08 January 2006

Zee Silly Americanzzz-uh

[posted by Amy]

Ah, the new year: a time for turning over a new leaf; a chance at a fresh start with a clean slate. For me, the old year involved a lot of picking on the French for their misuse of the English language. This was all in good fun, of course, but it has run its course. It's time to pick on someone else's poor language skills. Fortunately, I don't have to look any further than my home country to find ample targets. It took me a while to find examples of English speakers butchering the French language, but I finally found the classic example in a well-known cartoon character: Pepé Le Pew.

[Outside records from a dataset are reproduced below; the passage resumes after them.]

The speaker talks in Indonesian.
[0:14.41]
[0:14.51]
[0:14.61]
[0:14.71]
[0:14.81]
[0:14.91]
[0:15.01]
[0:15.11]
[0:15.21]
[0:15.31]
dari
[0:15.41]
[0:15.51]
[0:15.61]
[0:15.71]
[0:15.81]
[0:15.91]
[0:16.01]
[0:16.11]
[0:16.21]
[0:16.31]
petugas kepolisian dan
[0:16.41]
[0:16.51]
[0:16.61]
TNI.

I didn't care much for Pepé as a child. I only watched the annoying amorous skunk because he came on in between Bugs Bunny sketches. Mainly, I thought it was dumb that the cat du jour couldn't just stop and say, "Hey, you moron, I'm a cat with paint on me," thus ending the stupid chase. Seriously, why does the skunk get to talk, but not the cat? (If you can answer that question, you can probably also explain why Goofy talks and walks like a person, but Pluto is a "normal" dog.)

Anyway, I was reminded of M. Le Pew while trying to explain to Isabelle why Americans think that English spoken with a French accent is sexy. No, I'm not implying that we all fell in love with French accents because we watched a dippy cartoon skunk -- I merely used it as an example of how the French are stereotyped in the US. To illustrate, I referred her to the Looney Tunes website to watch a classic Pepé cartoon, Wild Over You. After viewing this episode for a few seconds, I wondered if she would ever forgive me for passing on that wretched Franglais. Here are some examples:

1. To make most things French, the writers threw in a "le" in front of a lot of words. Further, "le" is mispronouced in the cartoon (it should sound like "luh") whereas the characters say "lay." (Note that in Le Zoo, Le Hyena Ha-Ha says "Le ha ha," when introduced.) My personal favorite is when the dog sees "the skunk" (i.e. the painted cat) and runs away screaming, "Le YIPE YIPE YIPE!!"

2. On a slightly higher intellectual plain, the writers also mimicked French by switching the order of a few words, vaguely remniscent of the way French adjectives often come after the noun. Case in point with the newspaper headline: "Catte de wilde on le loose!" instead of "Wild cat on the loose!" (Oh, I guess that's "lay" loose.)

3. In high school French class, we often "cheated" when we didn't know a French word by adding a long A sound to the end of the English translation. (For example, "Je think-ay that you-ay are crazy-ay.") Using the same technique and adding a "vous" on the end, you get the cartoon subheader on the newspaper: "Disappearayvous!"

So, I guess I really can't claim cultural superiority when it comes to working with second languages. If nothing else, I have to credit the French for trying to reach out to a population that stubbornly refuses to learn or speak any other language but its own. In the end, however, I got a good laugh out of the Pepé cartoon this time around. After all, in a city full of Parisites, where else can I hope to hear such romantic and sincere proclamations as "You are zee corned beef to meee ... I am zee cabbage to you, non?"

1 Comments:

At 8/1/06 20:14, Blogger JODSTER said...

Great post. I love the Looney Tunes. Your disertation on M Le Pew is terrific! I'm still smiling.


I haven't been online with any regularity for a few weeks (holidays and such) but you may have already guessed that from my terribly neglected blog.

Can't wait to sift through more from France, right here at your blog!